----- Given records
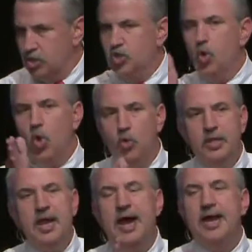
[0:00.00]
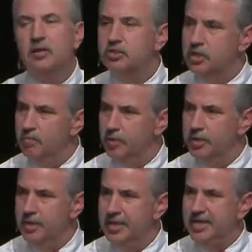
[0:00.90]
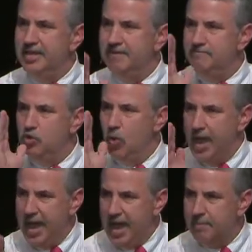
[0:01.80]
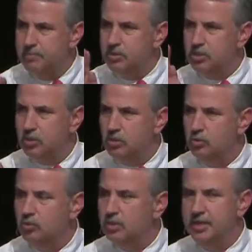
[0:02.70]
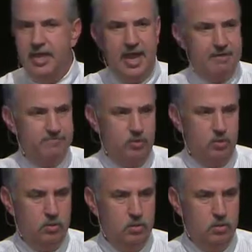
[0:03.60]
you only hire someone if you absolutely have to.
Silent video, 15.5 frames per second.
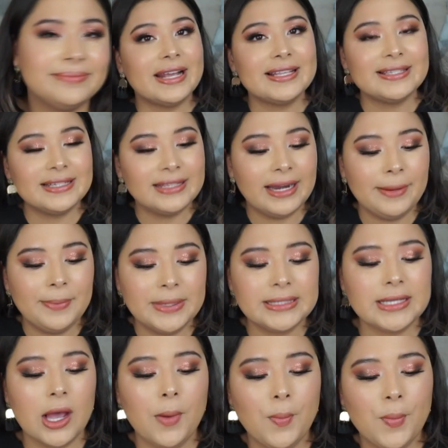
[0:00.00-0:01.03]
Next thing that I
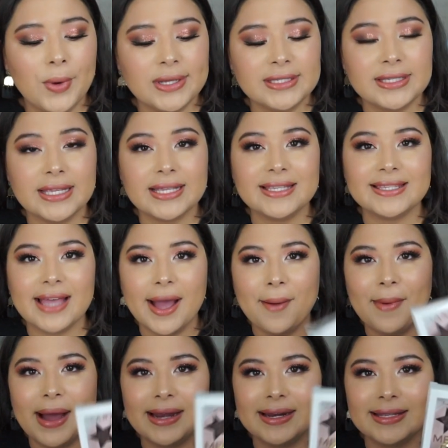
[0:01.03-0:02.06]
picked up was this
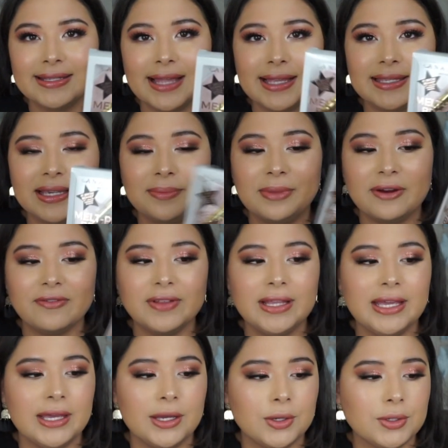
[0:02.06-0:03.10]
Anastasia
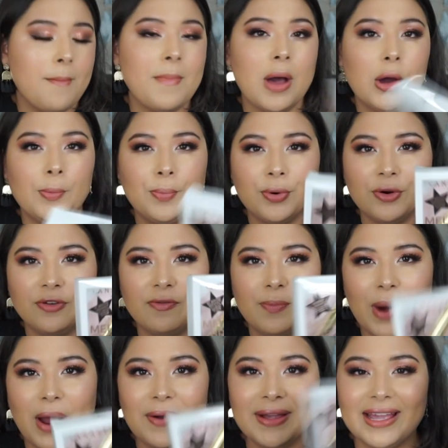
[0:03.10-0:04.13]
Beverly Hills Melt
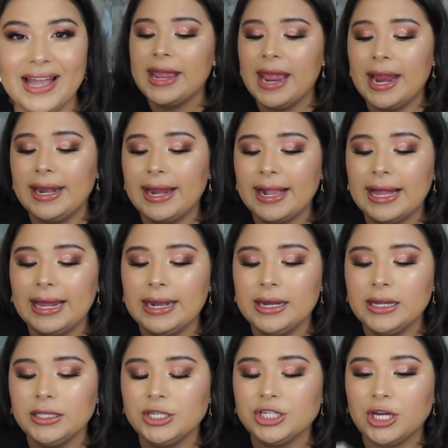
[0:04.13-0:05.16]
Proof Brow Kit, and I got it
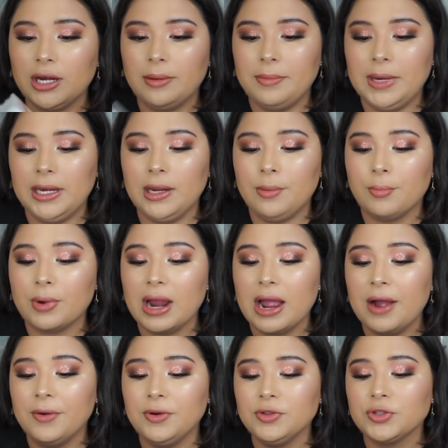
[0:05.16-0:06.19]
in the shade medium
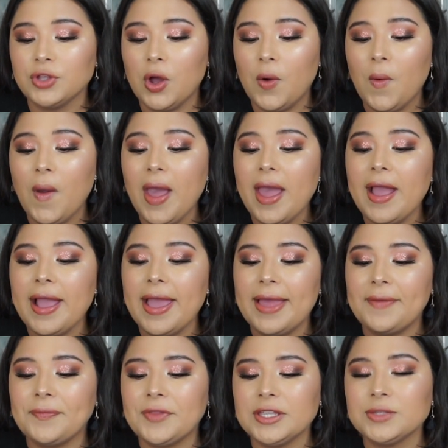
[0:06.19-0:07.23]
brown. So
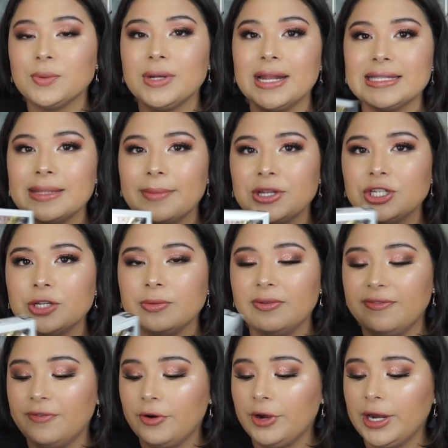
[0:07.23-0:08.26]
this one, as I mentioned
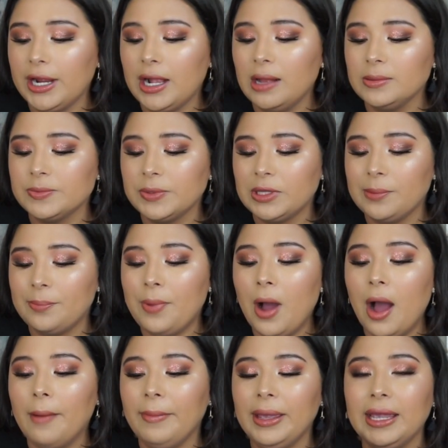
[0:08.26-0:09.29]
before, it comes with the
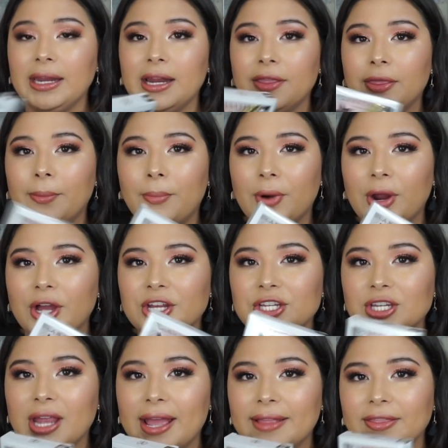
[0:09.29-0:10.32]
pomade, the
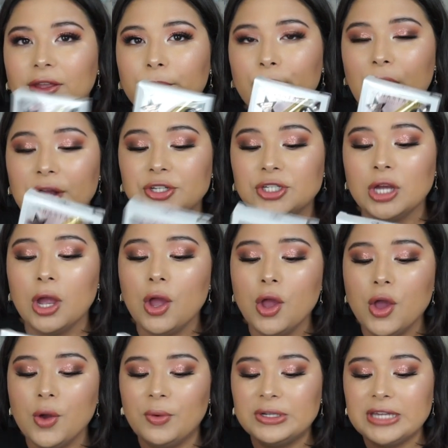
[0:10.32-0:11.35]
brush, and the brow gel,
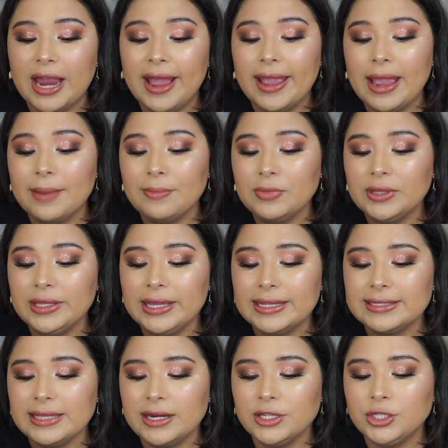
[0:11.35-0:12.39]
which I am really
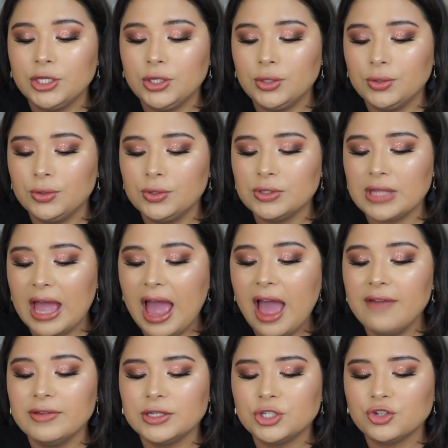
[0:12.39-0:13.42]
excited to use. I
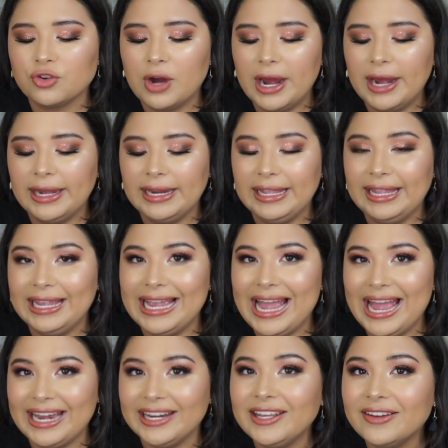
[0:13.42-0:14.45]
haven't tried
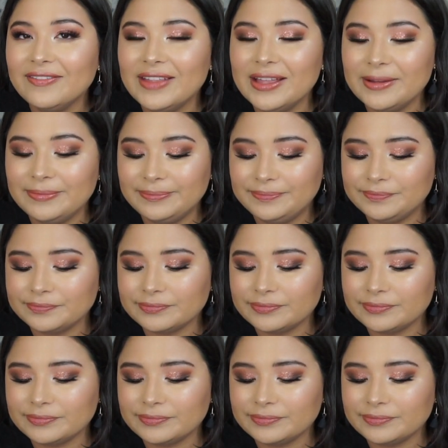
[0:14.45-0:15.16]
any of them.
----------
● **Aim of the task**
Although the records contain pictures, print only the rest, exactly as written.

● **Answer to this exercise**
[0:00.00]
[0:00.90]
[0:01.80]
[0:02.70]
[0:03.60]
you only hire someone if you absolutely have to.
Silent video, 15.5 frames per second.
[0:00.00-0:01.03]
Next thing that I
[0:01.03-0:02.06]
picked up was this
[0:02.06-0:03.10]
Anastasia
[0:03.10-0:04.13]
Beverly Hills Melt
[0:04.13-0:05.16]
Proof Brow Kit, and I got it
[0:05.16-0:06.19]
in the shade medium
[0:06.19-0:07.23]
brown. So
[0:07.23-0:08.26]
this one, as I mentioned
[0:08.26-0:09.29]
before, it comes with the
[0:09.29-0:10.32]
pomade, the
[0:10.32-0:11.35]
brush, and the brow gel,
[0:11.35-0:12.39]
which I am really
[0:12.39-0:13.42]
excited to use. I
[0:13.42-0:14.45]
haven't tried
[0:14.45-0:15.16]
any of them.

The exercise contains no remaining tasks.